DATA IN THIS EXERCISE »
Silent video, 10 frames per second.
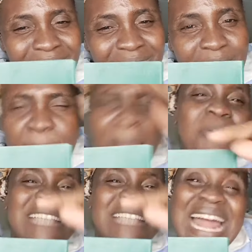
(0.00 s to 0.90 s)
The
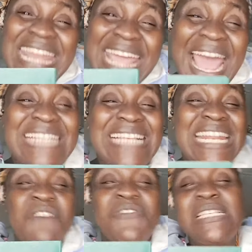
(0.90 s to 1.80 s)
Bible says that the earth and
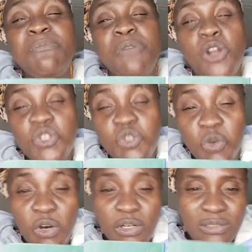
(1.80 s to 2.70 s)
everything belongs to
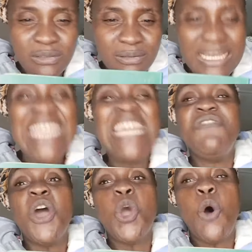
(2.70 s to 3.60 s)
God. He gave
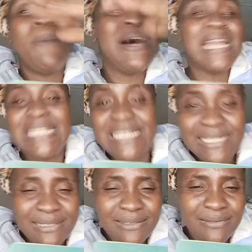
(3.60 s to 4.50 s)
a command that
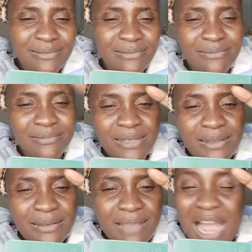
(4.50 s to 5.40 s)
is
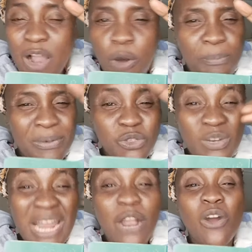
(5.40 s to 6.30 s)
accomplished.
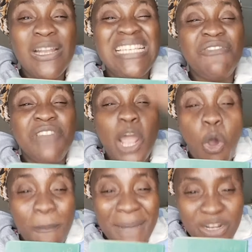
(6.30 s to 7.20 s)
Tonight, God is giving a
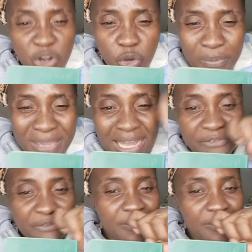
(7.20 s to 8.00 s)
command on your behalf.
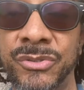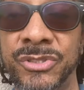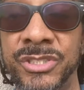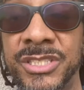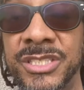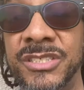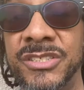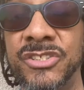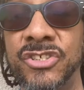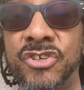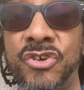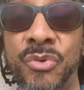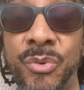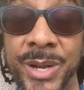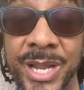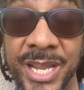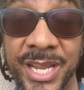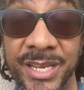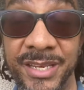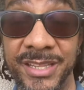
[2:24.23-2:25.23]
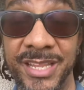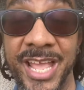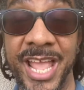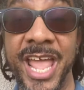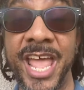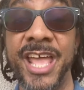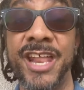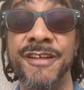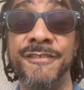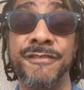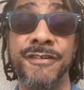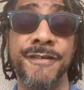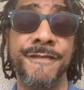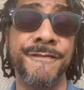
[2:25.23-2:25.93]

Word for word: She's the queen, the head of her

REQUIREMENT » All entries must be output unchanged, with every picture omitted.

RESULT FOR THIS EXERCISE »
Silent video, 10 frames per second.
(0.00 s to 0.90 s)
The
(0.90 s to 1.80 s)
Bible says that the earth and
(1.80 s to 2.70 s)
everything belongs to
(2.70 s to 3.60 s)
God. He gave
(3.60 s to 4.50 s)
a command that
(4.50 s to 5.40 s)
is
(5.40 s to 6.30 s)
accomplished.
(6.30 s to 7.20 s)
Tonight, God is giving a
(7.20 s to 8.00 s)
command on your behalf.
[2:24.23-2:25.23]
[2:25.23-2:25.93]

Word for word: She's the queen, the head of her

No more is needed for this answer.